The career game is rapidly becoming overt naval warfare, where an ambitious careerist has to "fight it out in the open" against other equally able career competitors.
This overt warfare happens, I think, because more and more information about one's career is being made public via LinkedIn (assuming you are a LinkedIn user).
This dramatic increase in career information transparency, especially within a group of friends or co-workers, is not a bad thing.
For example, it somehow provides a definite incentive to being honest and truthful about one's professional experiences, current status, and career objective.
(You can't really lie or stretch the truth about your previous professional employment, because everyone only has one profile, which is publicly accessible to all people, including previous employers! You also can't decide to have two "tactical" resume versions, depending on which position you apply for.)To use an old adage, "What you see is what you get." There's no place to hide.
You have the right to remain silent (or vague), except that the less you reveal, the more people might perhaps conclude (rightly?) that you have something to hide.
You might create doubt in people's mind, which may not be good, because LinkedIn is, after all, a trust-based network!

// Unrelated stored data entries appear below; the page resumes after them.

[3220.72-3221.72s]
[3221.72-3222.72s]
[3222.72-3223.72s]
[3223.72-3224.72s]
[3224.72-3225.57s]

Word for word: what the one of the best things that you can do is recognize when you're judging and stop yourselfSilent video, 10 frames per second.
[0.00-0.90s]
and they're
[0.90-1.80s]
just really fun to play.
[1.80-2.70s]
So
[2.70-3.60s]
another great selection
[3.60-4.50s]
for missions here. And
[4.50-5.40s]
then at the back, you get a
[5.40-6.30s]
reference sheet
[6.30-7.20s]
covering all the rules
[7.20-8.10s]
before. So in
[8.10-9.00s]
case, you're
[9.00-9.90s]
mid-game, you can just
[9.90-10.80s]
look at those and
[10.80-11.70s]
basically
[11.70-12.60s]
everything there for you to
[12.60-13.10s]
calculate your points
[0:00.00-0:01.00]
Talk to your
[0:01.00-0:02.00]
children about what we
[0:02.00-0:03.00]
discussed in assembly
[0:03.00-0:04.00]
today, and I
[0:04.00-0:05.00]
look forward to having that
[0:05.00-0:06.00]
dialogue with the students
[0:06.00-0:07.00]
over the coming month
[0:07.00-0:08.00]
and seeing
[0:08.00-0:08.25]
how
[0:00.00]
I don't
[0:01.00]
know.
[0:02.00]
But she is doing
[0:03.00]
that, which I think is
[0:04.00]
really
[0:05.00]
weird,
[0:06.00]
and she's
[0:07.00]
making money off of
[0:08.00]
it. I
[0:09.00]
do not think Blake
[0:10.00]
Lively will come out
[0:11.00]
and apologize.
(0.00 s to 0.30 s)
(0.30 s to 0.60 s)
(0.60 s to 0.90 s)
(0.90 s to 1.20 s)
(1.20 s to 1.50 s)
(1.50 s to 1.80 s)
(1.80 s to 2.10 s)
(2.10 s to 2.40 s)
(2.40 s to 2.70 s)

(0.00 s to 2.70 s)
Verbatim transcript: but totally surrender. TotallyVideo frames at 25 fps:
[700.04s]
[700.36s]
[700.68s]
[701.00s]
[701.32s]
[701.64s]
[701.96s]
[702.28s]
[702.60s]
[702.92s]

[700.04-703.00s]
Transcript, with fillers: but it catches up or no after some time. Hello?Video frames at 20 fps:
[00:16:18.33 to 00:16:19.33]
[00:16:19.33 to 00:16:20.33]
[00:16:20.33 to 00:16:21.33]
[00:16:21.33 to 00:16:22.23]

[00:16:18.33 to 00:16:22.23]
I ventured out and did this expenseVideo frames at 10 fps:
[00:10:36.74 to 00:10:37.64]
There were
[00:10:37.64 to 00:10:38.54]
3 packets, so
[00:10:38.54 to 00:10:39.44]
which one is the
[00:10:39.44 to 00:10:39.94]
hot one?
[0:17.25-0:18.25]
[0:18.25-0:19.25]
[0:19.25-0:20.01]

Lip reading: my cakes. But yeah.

So since most career information will be out there, the only way to successfully manage one's career is to proactively and aggressively engage the enemy. By this, I mean to properly do one's research and analyses of the competition.
For example, if you were a KM consultant like me, you would search for all LinkedIn users who currently have the words "KM" in their title.
I'm not saying all these other KM consultants suddenly become my enemies; in fact, I'm rather friendly by nature, so I suspect I would gladly collaborate with them perhaps on joint projects.
What I'm saying is that your competitors will check you out, so it is wise for you to perhaps take the lead and check THEM out. At least, you know what you're up against.
I strongly suspect the career game will become naval warfare. It may not be as violent (I don't think anybody will shoot cannon balls at you), but the consequences will be as radical and decisive.
This is so because the number of jobs is limited. If your career competitor gets the job you wanted, then you simply cannot have it. What if it were your dream job? What if it were the job that would have truly launched your career? Well, I guess we'll never know.
Given all this, people who are serious about their career will have no choice but to learn war strategy skills in order to successfully wage wars on cyber seas.